_YOUR TASK_. Please give the listing again in full, leaving out its images.

BEGIN SOURCE RECORDS

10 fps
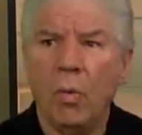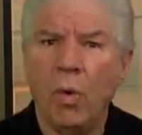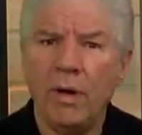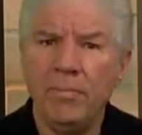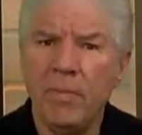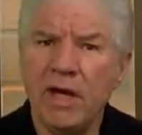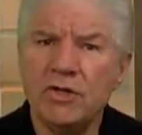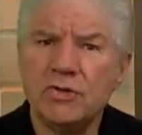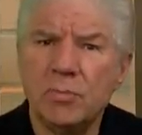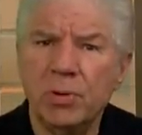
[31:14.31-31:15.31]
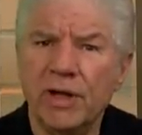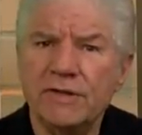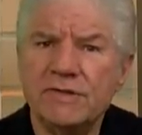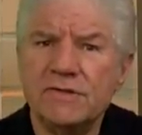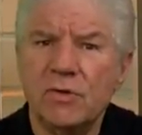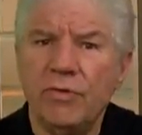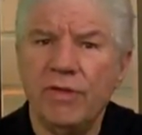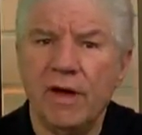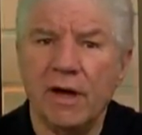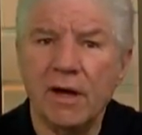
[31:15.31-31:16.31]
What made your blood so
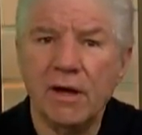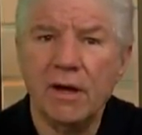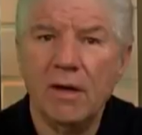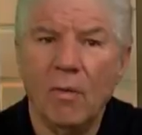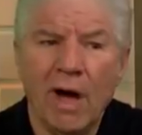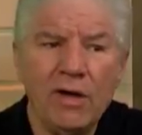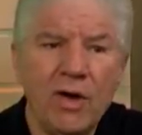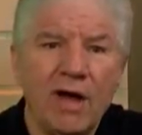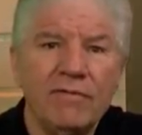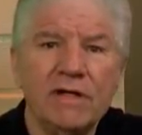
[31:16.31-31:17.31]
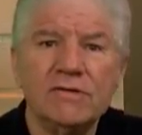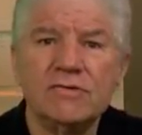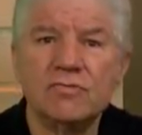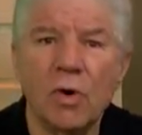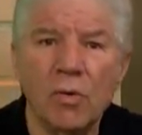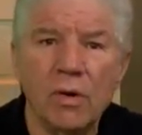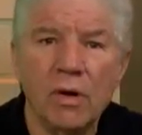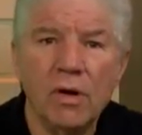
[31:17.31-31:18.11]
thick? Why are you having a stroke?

END SOURCE RECORDS

_WRITTEN SOLUTION_.
10 fps
[31:14.31-31:15.31]
[31:15.31-31:16.31]
What made your blood so
[31:16.31-31:17.31]
[31:17.31-31:18.11]
thick? Why are you having a stroke?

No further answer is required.